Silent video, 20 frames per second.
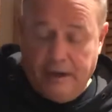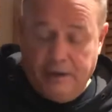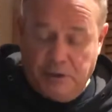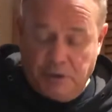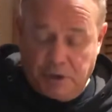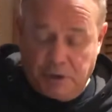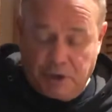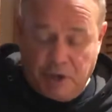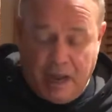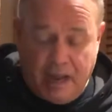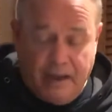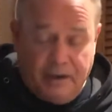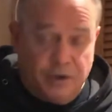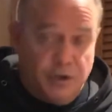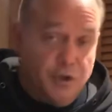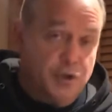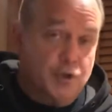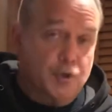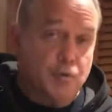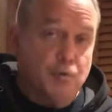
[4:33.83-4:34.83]
decide
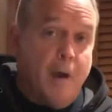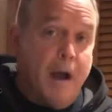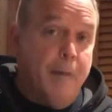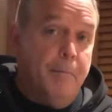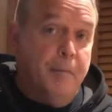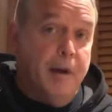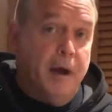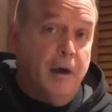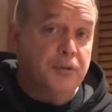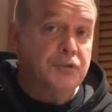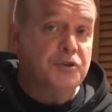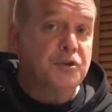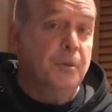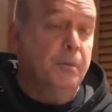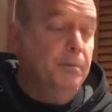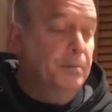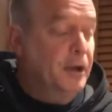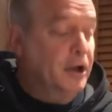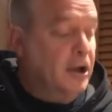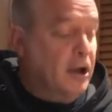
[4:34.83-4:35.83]
to swap out some
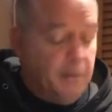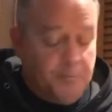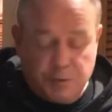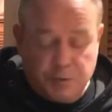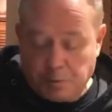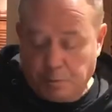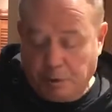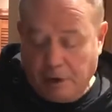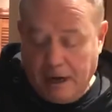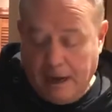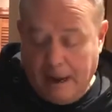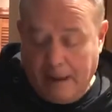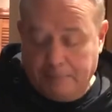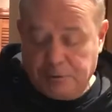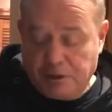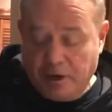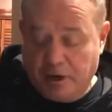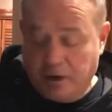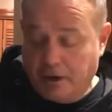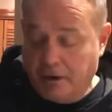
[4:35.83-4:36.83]
pickups
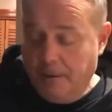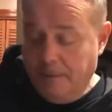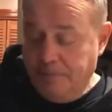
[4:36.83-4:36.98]
perhaps on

::::::::

§ Problem description
When copying the records above, please match them exactly but leave out all pictures.

§ Output for this task
Silent video, 20 frames per second.
[4:33.83-4:34.83]
decide
[4:34.83-4:35.83]
to swap out some
[4:35.83-4:36.83]
pickups
[4:36.83-4:36.98]
perhaps on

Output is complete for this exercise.